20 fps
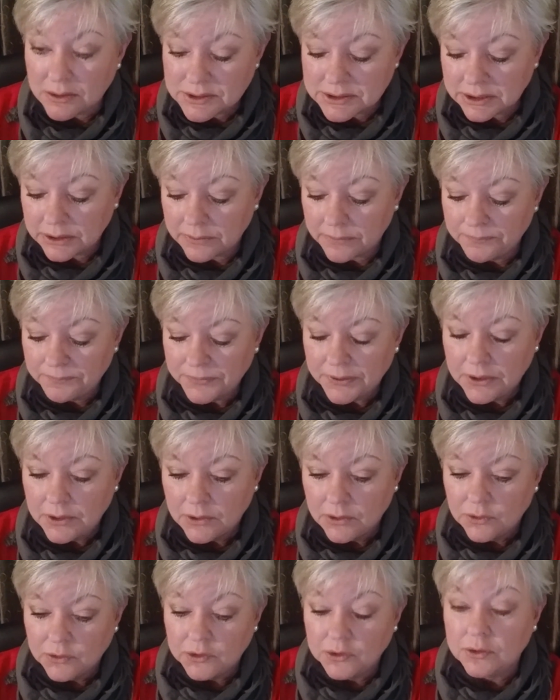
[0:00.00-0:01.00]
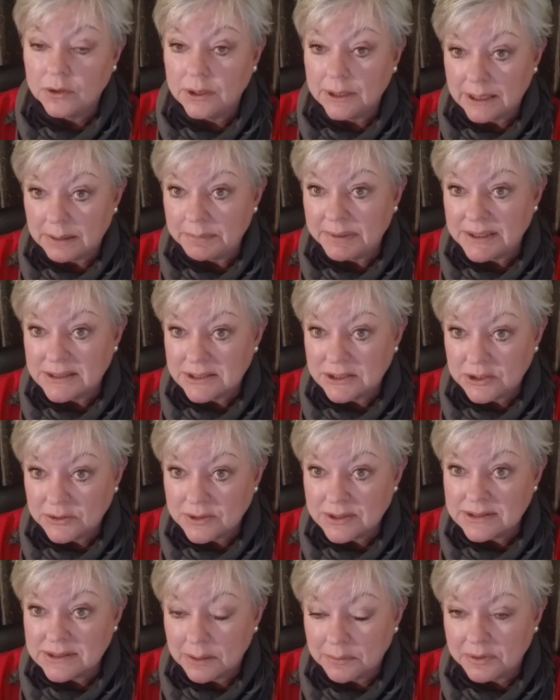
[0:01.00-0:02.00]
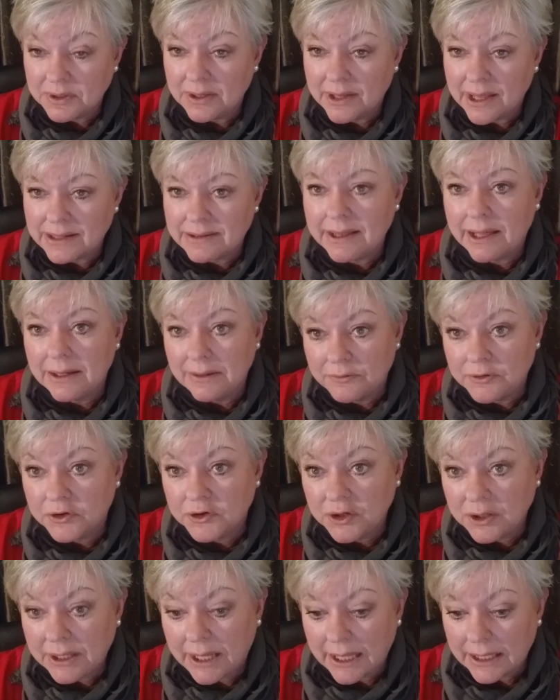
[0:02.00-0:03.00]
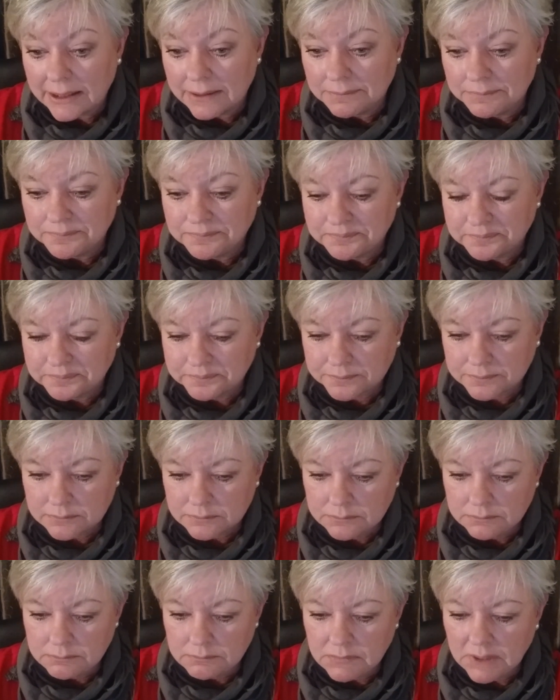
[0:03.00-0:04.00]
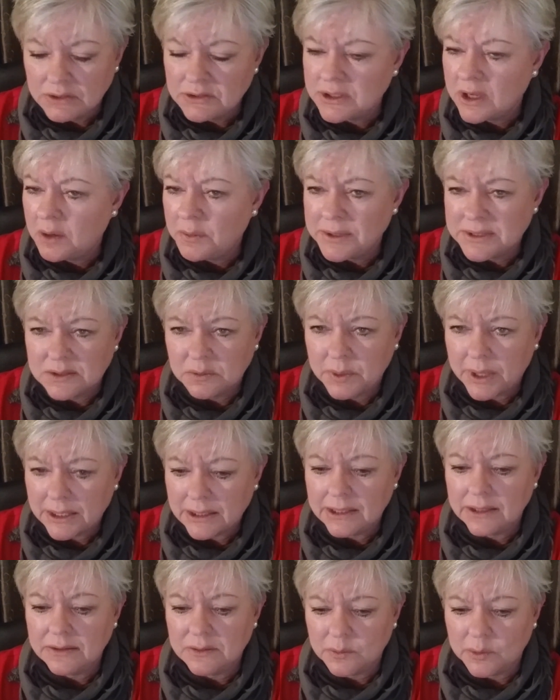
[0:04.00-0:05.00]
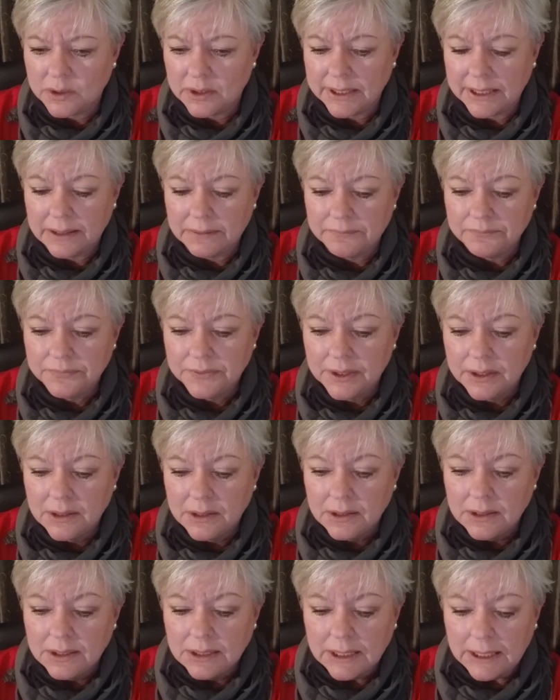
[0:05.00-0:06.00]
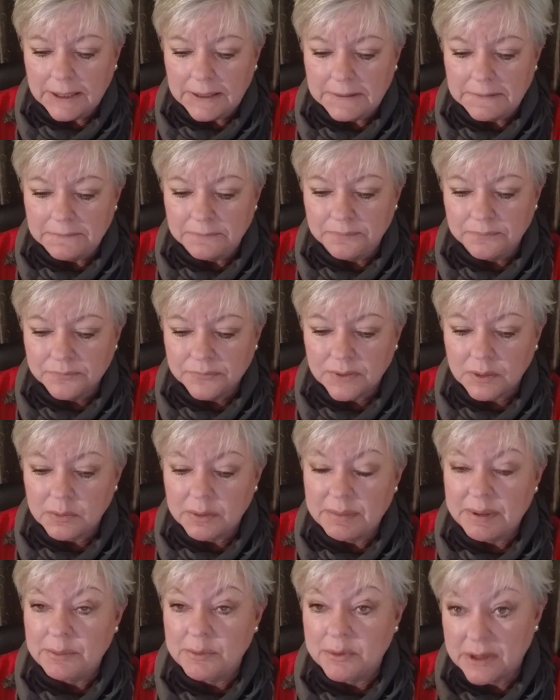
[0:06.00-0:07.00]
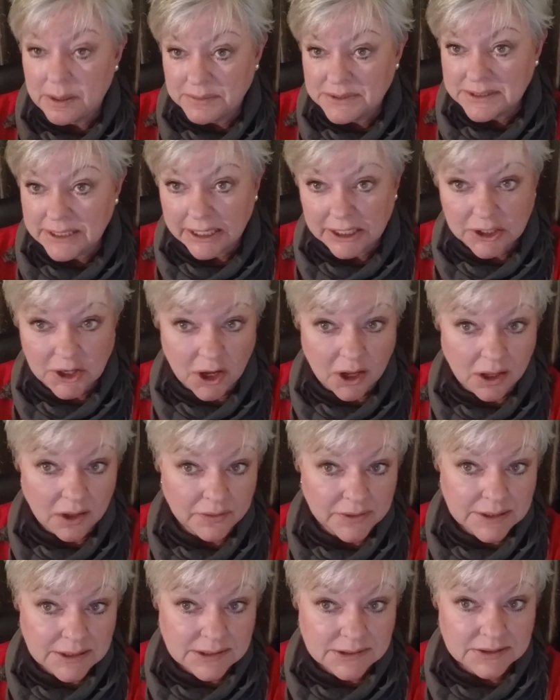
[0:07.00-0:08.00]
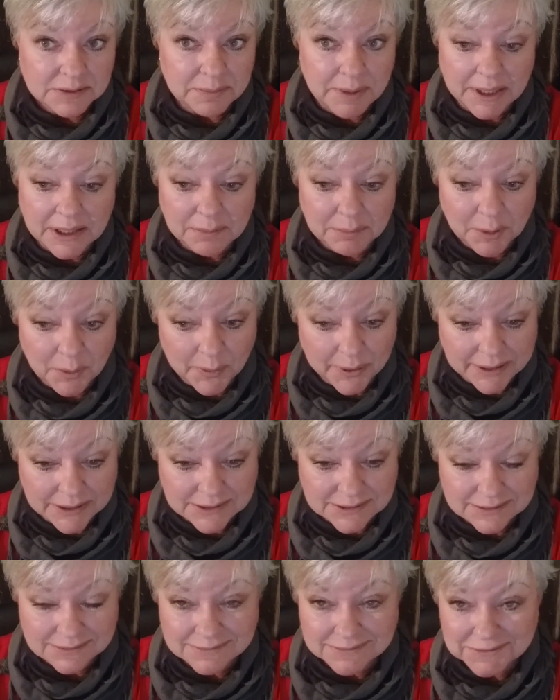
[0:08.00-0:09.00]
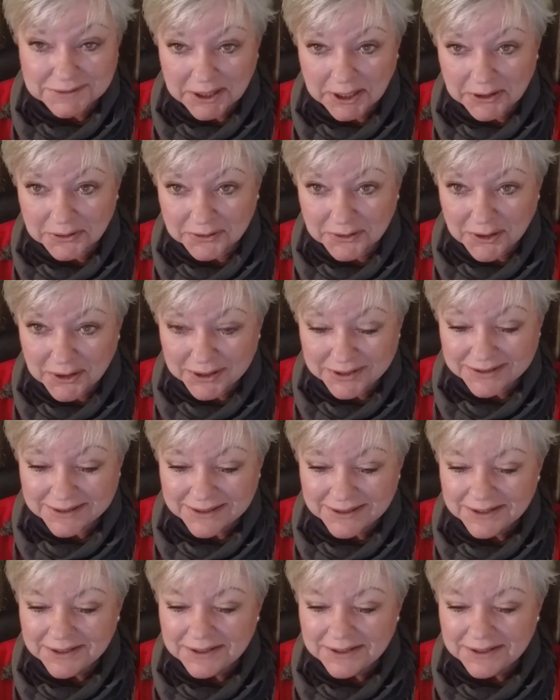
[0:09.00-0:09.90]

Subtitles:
So you're gonna get busy doing something like that if you're good at it. There's always a way to get the word out. Remember, I'm saying all this to make a point later on.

══════════

◆ **Work required**:
Pictures aside, the material must be written out word for word.

◆ **Reply**:
20 fps
[0:00.00-0:01.00]
[0:01.00-0:02.00]
[0:02.00-0:03.00]
[0:03.00-0:04.00]
[0:04.00-0:05.00]
[0:05.00-0:06.00]
[0:06.00-0:07.00]
[0:07.00-0:08.00]
[0:08.00-0:09.00]
[0:09.00-0:09.90]

Subtitles:
So you're gonna get busy doing something like that if you're good at it. There's always a way to get the word out. Remember, I'm saying all this to make a point later on.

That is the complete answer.